Starch Agar 500g Each

Directions

Suspend 25 grams in 1000 ml distilled water. Heat to boiling to dissolve the medium completely. Sterilize by autoclaving at 15 lbs pressure (121°C) for 10 minutes. Mix well and pour in sterile Petri plates.

Principle And Interpretation

Starch Agar was formulated by Vedder (1) for the cultivation of Neisseria. It is recommended for the detection of starch hydrolysing microorganisms from foods (2) and clinical samples (3). Present formulation is accepted by BIS for detection of starch hydrolysis by Bacillus cereus (4).

Peptic digest of animal tissue and meat extract provide nitrogenous compounds, carbon, sulphur, trace elements etc. to the microorganisms.

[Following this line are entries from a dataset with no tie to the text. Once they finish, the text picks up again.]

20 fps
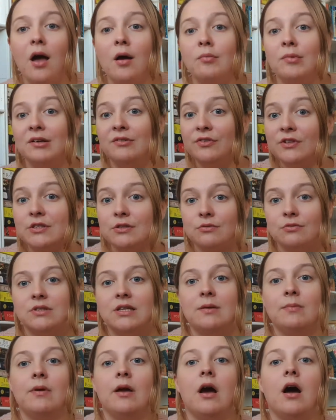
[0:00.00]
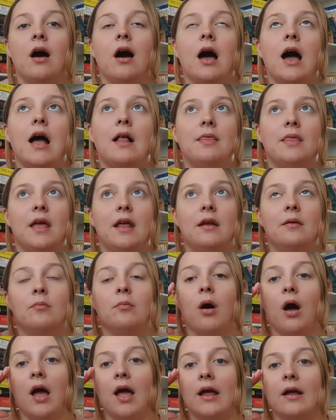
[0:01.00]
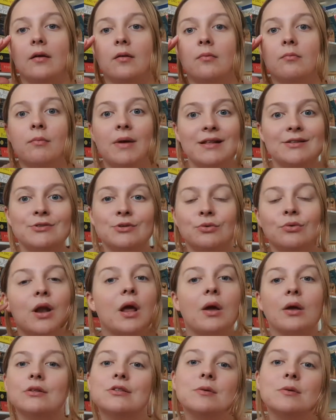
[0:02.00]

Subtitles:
My physical TBR and then my mental, like,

Flood the surface of 24 - 48 hour old culture on Starch Agar with Grams Iodine (S013). Starch hydrolysis is seen as a colourless zone surrounding the colonies. A blue or purple zone indicates that starch is not hydrolyzed.

Quality Control

Appearance: Yellow coloured homogeneous free flowing powder

Gelling: Firm, comparable with 1.5% Agar gel

Colour and Clarity of prepared medium: Yellow coloured slightly opalescent gel forms in Petri plates.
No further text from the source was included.